- _Task material_

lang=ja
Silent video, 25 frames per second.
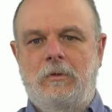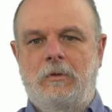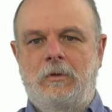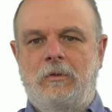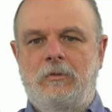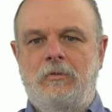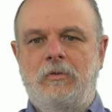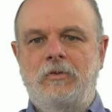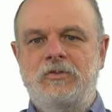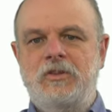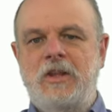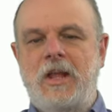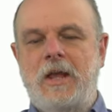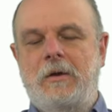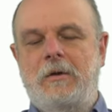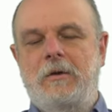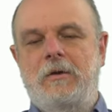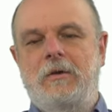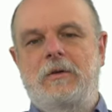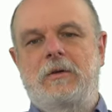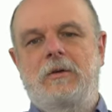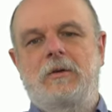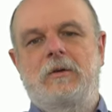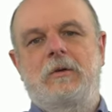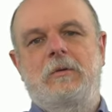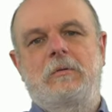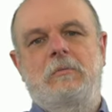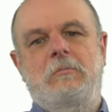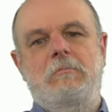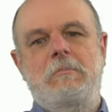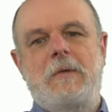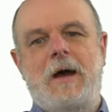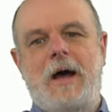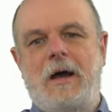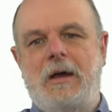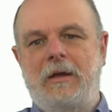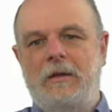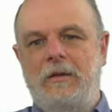そして、ま
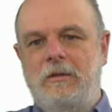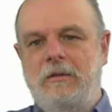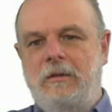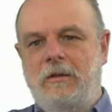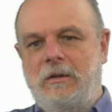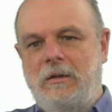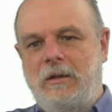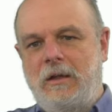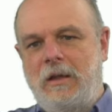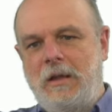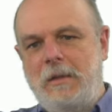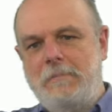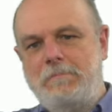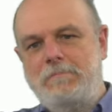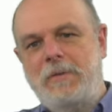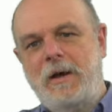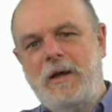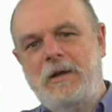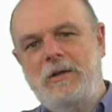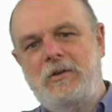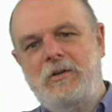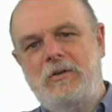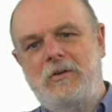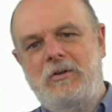あ、一般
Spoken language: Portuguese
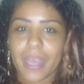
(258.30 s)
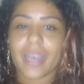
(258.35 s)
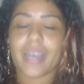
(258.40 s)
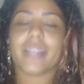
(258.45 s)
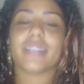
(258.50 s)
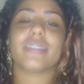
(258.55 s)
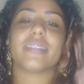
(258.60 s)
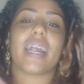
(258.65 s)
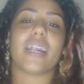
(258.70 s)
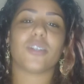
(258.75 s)

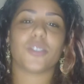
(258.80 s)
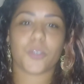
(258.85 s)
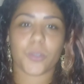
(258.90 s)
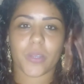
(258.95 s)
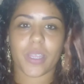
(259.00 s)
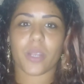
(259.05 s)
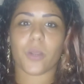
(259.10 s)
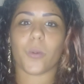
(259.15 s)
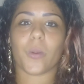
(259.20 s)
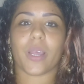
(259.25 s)
Antes tarde do
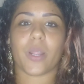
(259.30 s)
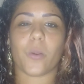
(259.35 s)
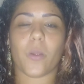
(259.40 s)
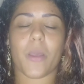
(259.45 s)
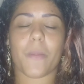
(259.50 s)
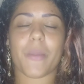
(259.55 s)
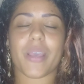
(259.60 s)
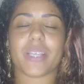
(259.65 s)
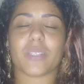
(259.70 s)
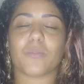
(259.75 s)
que nunca, não é
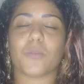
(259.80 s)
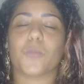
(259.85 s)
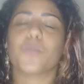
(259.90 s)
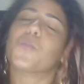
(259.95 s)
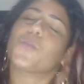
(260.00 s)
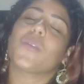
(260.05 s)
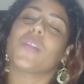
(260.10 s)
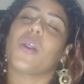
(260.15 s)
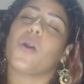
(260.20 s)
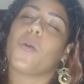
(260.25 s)
mesmo?
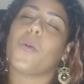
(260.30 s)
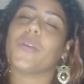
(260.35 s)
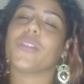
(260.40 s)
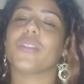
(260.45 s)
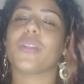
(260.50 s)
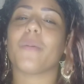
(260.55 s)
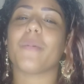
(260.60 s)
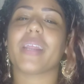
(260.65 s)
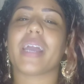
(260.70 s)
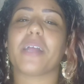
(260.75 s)

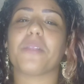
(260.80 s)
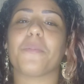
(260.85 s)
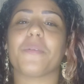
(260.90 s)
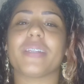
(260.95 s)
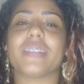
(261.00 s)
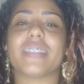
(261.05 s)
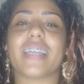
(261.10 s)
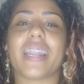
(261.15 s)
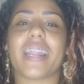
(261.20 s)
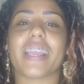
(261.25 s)
Muito obrigada por
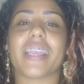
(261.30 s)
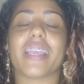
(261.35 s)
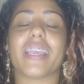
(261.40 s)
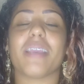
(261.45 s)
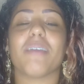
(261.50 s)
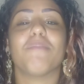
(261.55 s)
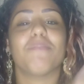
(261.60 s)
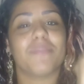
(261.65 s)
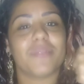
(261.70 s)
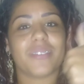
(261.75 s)
estar aqui.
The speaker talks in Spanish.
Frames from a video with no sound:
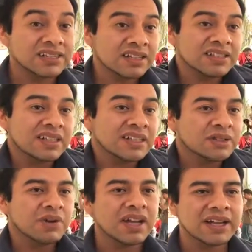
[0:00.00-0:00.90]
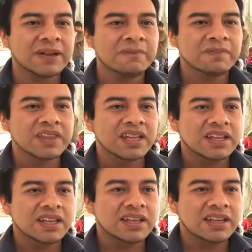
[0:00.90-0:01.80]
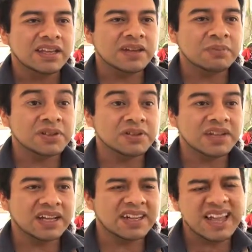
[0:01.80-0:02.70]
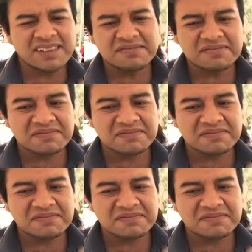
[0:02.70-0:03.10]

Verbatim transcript: las artesanías de Oaxaca, eh, pues no digan, ay,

- _Your objective_
Reproduce each line above precisely, with no pictures.

- _Finished exercise_
lang=ja
Silent video, 25 frames per second.
そして、ま
あ、一般
Spoken language: Portuguese
(258.30 s)
(258.35 s)
(258.40 s)
(258.45 s)
(258.50 s)
(258.55 s)
(258.60 s)
(258.65 s)
(258.70 s)
(258.75 s)

(258.80 s)
(258.85 s)
(258.90 s)
(258.95 s)
(259.00 s)
(259.05 s)
(259.10 s)
(259.15 s)
(259.20 s)
(259.25 s)
Antes tarde do
(259.30 s)
(259.35 s)
(259.40 s)
(259.45 s)
(259.50 s)
(259.55 s)
(259.60 s)
(259.65 s)
(259.70 s)
(259.75 s)
que nunca, não é
(259.80 s)
(259.85 s)
(259.90 s)
(259.95 s)
(260.00 s)
(260.05 s)
(260.10 s)
(260.15 s)
(260.20 s)
(260.25 s)
mesmo?
(260.30 s)
(260.35 s)
(260.40 s)
(260.45 s)
(260.50 s)
(260.55 s)
(260.60 s)
(260.65 s)
(260.70 s)
(260.75 s)

(260.80 s)
(260.85 s)
(260.90 s)
(260.95 s)
(261.00 s)
(261.05 s)
(261.10 s)
(261.15 s)
(261.20 s)
(261.25 s)
Muito obrigada por
(261.30 s)
(261.35 s)
(261.40 s)
(261.45 s)
(261.50 s)
(261.55 s)
(261.60 s)
(261.65 s)
(261.70 s)
(261.75 s)
estar aqui.
The speaker talks in Spanish.
Frames from a video with no sound:
[0:00.00-0:00.90]
[0:00.90-0:01.80]
[0:01.80-0:02.70]
[0:02.70-0:03.10]

Verbatim transcript: las artesanías de Oaxaca, eh, pues no digan, ay,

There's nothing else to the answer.